The only British artist to have work included in the International Surrealist Exhibition at the New Burlington Galleries in 1936, Agar was a trailblazer who used her admiration of beautiful natural forms (particularly sea life) to create strange and wonderful art.
This show will paint a full and vivid picture of the artist's varied career with 100 paintings, collages, photographs, assemblages and archive material on display which have rarely been exhibited before.
6. Aliza Nisenbaum
Tate Liverpool, Liverpool, open until 5 Sep 2021
Aliza Nisenbaum is known for big, bright portraits of community groups, and in a new series of paintings she has turned her attention to the heroes of the Covid-19 pandemic.

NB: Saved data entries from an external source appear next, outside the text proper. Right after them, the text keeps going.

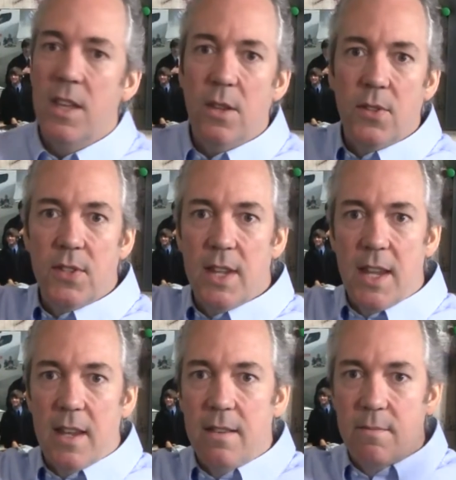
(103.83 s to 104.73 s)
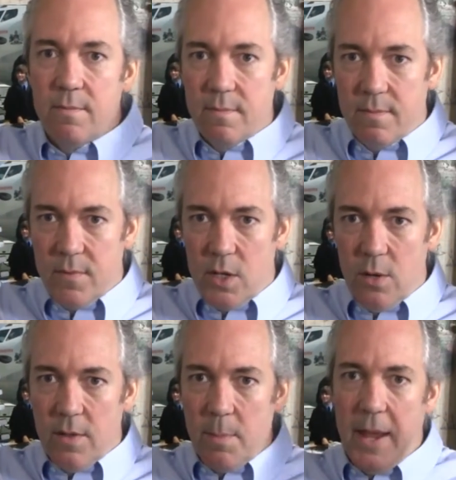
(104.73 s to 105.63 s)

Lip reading: You see two of the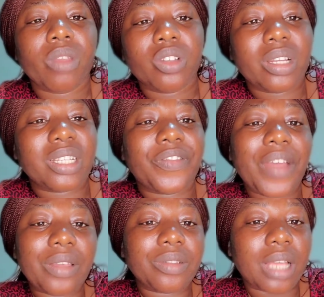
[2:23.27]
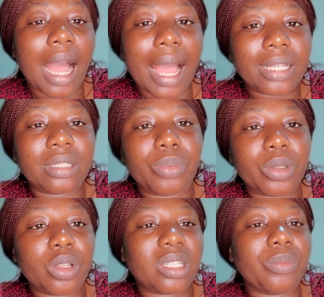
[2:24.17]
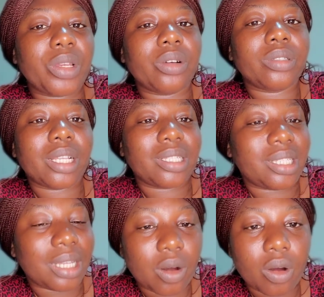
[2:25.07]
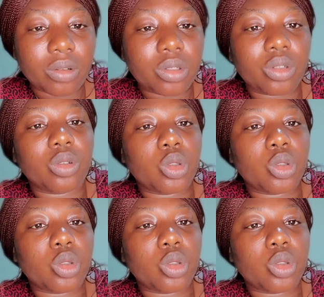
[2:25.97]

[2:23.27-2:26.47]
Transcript: So there's a fair use guide, nothing beyond 30 seconds, you know,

These new portraits are of NHS staff from Merseyside who have been working throughout the pandemic. The sitters for portraits include a professor of Outbreak Medicine, a respiratory doctor who became a father during the first wave and a student nurse who comes from a family of nurses, all of whom chose to return to frontline work.
Painted from life via video chat, Nisenbaum’s intimate portraits capture the stories of these frontline NHS workers and reveal the impact that Covid-19 has had on their work and home lives.
7. John Nash: The Landscape of Love and Solace
Towner Eastbourne, Eastbourne, open until 5 Sep 2021
It’s been 50 years since the last major John Nash exhibition, and now Towner Eastbourne are stepping in to right this wrong.
A versatile artist often overshadowed by his more famous brother Paul, John Nash RA worked in mediums from oil paint to wood engraving. Nash was an Official War Artist for both the First and Second World Wars, producing iconic and poignant works such as Over the Top, 1918 and The Corn Field, 1918. These will be on show along with other wartime works, as well as botanical painting (Nash also moonlighted as a judge for the Chelsea Flower Show). The exhibition also delves into the artist’s biography with previously unseen photographs and diaries.
Nash's big, beautiful British landscapes will leave you wondering why it took 50 years for a show like this to happen.
8. Frank Bowling: London / New York
Hauser & Wirth, London and New York, 5 May – 30 Jul 2021
On show in London and New York simultaneously, this exhibition will have works spanning Frank Bowling RA's career from 1967 to the present day.
Bowling spent his early career between London, where he trained as a painter and found early acclaim, and New York, where he became involved in discussions of Black Art during the civil rights movement. This exhibition mirrors that transatlanticism both in its dual showing and with works inspired by both locations.
Bowling's huge, colourful canvases and inventive approach to paint and texture make his work a whole lot of fun.
9. Jo Spence: From Fairy Tales to Phototherapy
Arnolfini, Bristol, 18 May – 21 June 2021
Arnolfini are staging a major retrospective of pioneering feminist photographer Jo Spence, who challenged the presentation of women in the media with her frank and powerful self-portraits.
The exhibition covers the past 50 years of Spence's work, and includes her pivotal thesis Fairy Tales and Photography… or, another look at Cinderella in its entirety for the first time. Also on display will be The Picture of Health (1982), Spence’s remarkable photo record of her battle with cancer. After her diagnosis, Spence used the practice of photography alongside alternative therapies to practice ‘phototherapy’ — and created a remarkable visual journal of illness.
The resulting body of work is an intimate, sometimes hilarious and sometimes haunting testament to the power of art to heal.
10. Rana Begum
Kate MacGarry, London, open until 6 June 2021
In Rana Begum RA’s solo show at Kate McGarry gallery you'll be able to see many new works, including a suspended piece made from galvanised mesh as well as a large-scale wall installation in copper, brass and aluminium.
At once mesmerising and dizzying, Rana Begum’s bright artworks often seem to use light itself as a medium. In works in this show, Begum experiments with different media including fishing nets, spray paintings and a new series of acrylic on aluminium panel paintings.